Just a chance Google search led me down this rabbit hole with REVdry. I called the manufacturer, and basically showed up at their doorstep with a curry in my hands and asked “Hey, could you guys dry this?” They said, “we don’t know, but we’ll try.” So they threw it in to the machine, they dried it, and 2 hours later they said “Hey, this is actually gonna work”. It took another 6 to 7 months of trial and error and calibrating the recipe to make it just right, and I think we’ve kind of hit it out of the park. In just under 6 months of being in operation MEC took us on as a vender. Now you can find our meals nationally, across Canada, in every major city.
Can you describe how does the process looks now, in the Nomad facility?
We’re still sticking true to our values. I’m driving out once a week to the farms and food distributors and picking up fresh vegetables to bring back to the factory. We cut it and cook everything ourselves in small batches. Everything is cooked just like a recipe you’d cook in your own kitchen. We just have larger pots. Then we throw it (read: place gently) into the REVdry machine. Once it comes out we weigh it again, package it, seal it, and then it goes to stores or gets shipped out from online orders to destinations all over the world.
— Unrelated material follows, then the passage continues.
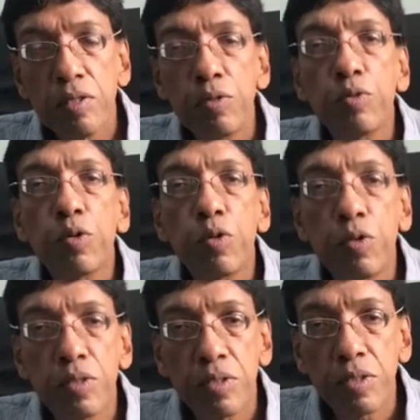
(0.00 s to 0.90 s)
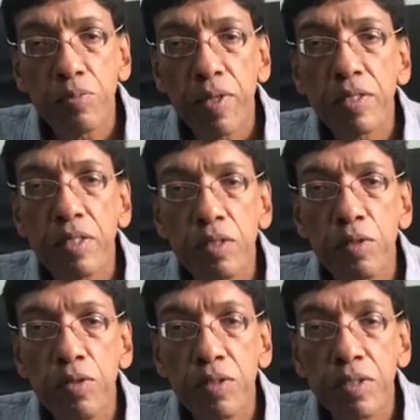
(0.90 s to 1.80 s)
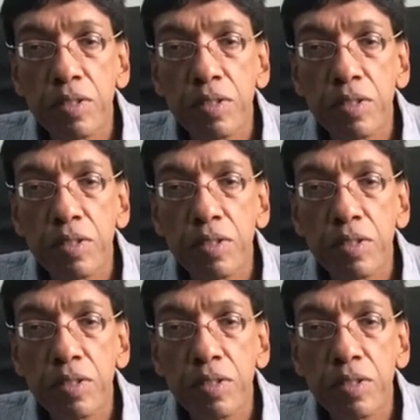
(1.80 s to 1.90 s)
new courts, special courts,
Since our launch in January of 2017, we have shipped Nomad Nutrition to Europe, the Middle East, Asia, and Australia. Of course, we also ship orders to the United States daily, and are super stoked to see people in states such as Texas eating plant-based meals from Nomad.
So what’s next for Nomad Nutrition?
We’ve got another 2 recipes we’re working on for 2018, and have another 8 ready to be tested for 2019. We are careful in our research phase as we want to make sure each recipe is tailored to people that live active lifestyles, but also taste amazing! We’ve also seen (through social media) that our meals are not only eaten in the backcountry, but we’re starting to see a lot of people eating our meals during flights instead of plane food.
We at Nomad Nutrition hope that you chose our meals on your next adventure, where ever it may be!